In the early 1980s, four of New York City’s largest major banks attempted to launch a new, innovative method of banking that would provide remote services to their customers. These remote services would give customers the ability to access and utilize the banks’ financial resources without leaving the comfort of their own homes. This new system, called “Online Banking,” promised to change the customers’ financial experience with amenities and perks they couldn’t find with the brick-and-mortar locations.
Consumers in the 1980s simply didn’t trust the security of online banking and electronic money transfers. The first consumers were apprehensive, if not afraid, to adopt online banking, leading to its initial failure. It took nearly twenty-years before the majority of consumers cashed in on the benefits and conveniences that online banking offers. Now, nearly thirty-five years after the birth of online banking, consumers are facing yet another innovative way of banking – contactless payments with Near Field Communication (NFC) devices.

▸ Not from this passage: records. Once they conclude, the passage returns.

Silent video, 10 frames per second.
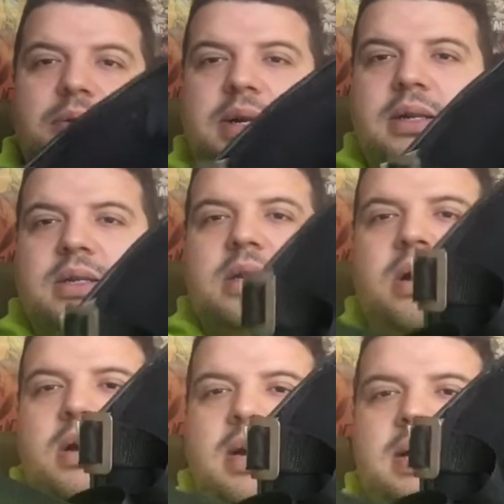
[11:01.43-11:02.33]
on the
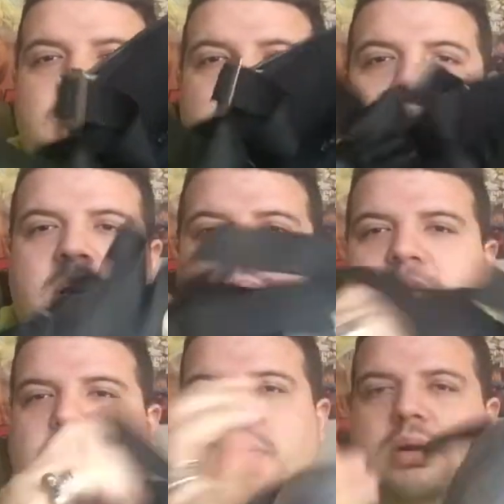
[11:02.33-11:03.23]
inside,
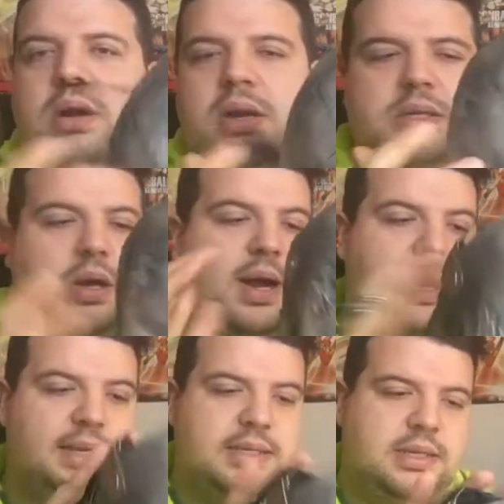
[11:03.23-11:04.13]
it's got glass
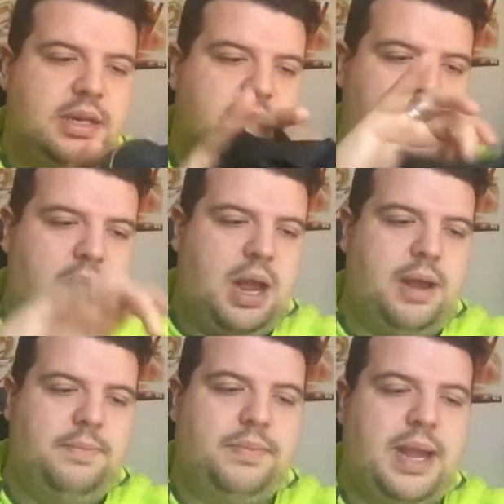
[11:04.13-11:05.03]
eyes,
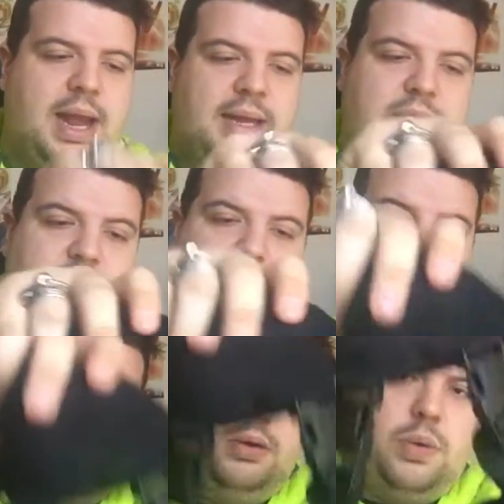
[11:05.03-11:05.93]
and
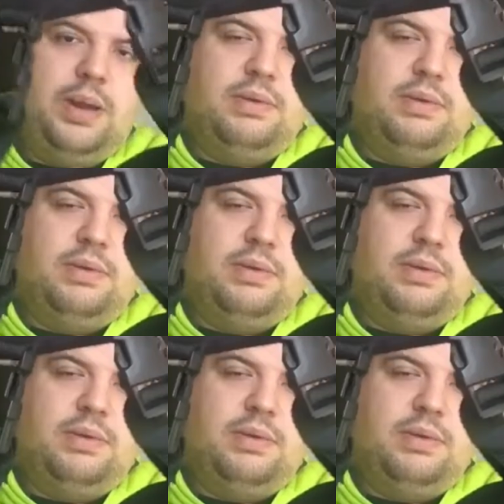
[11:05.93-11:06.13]
quick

As history tends to repeat itself, NFC Mobile Payments have consumers a little uneasy when it comes to trading in their credit and debit cards, checks, and cash for a completely virtual wallet. Once again they find themselves unfamiliar with the technology, concerned with security and, unfortunately, potentially missing out on years of improved convenience.
So, what is Near Field Communication (NFC)?
In short, Near Field Communication uses wireless, low-power communication chips to share information like payment between two devices. An example is Apple Pay. In detail, NFC is a set of communication technology standards and protocols that enables two electronic devices, such as Smartphones, to establish communication within close proximity of each other – typically within a range of 2 inches. The communication between devices occurs through an NFC chip built directly into the device that is activated by another, close-range NFC chip. This allows the flow of data between the devices, and the data being transferred can be secured with encryption.
There are two types of NFC devices, active and passive. Passive devices, such as NFC Tags in wristbands, only transmit information or send data to authorized devices. Active devices, such as smartphones, tablets, and wearable smart technology, have the ability to collect, modify, and/or exchange information and data with other compatible devices. Active devices contribute to the continued evolution of consumerism with mobile contactless payments.
NFC is deployed to over 70 countries around the world including Canada, China, France and Italy. As the availability of NFC Mobile Payment locations continue to grow so does the list of supported NFC devices. If you are using apps such as Apple Pay, Android Pay, or Samsung Pay, congratulations you are already using Near Field Communication technology and are part of the payment revolution. If you aren’t sure about your device or would like to obtain an NFC compatible device, NFC World provides one of the most current list of compatible devices with their NFC PHONE LIST site.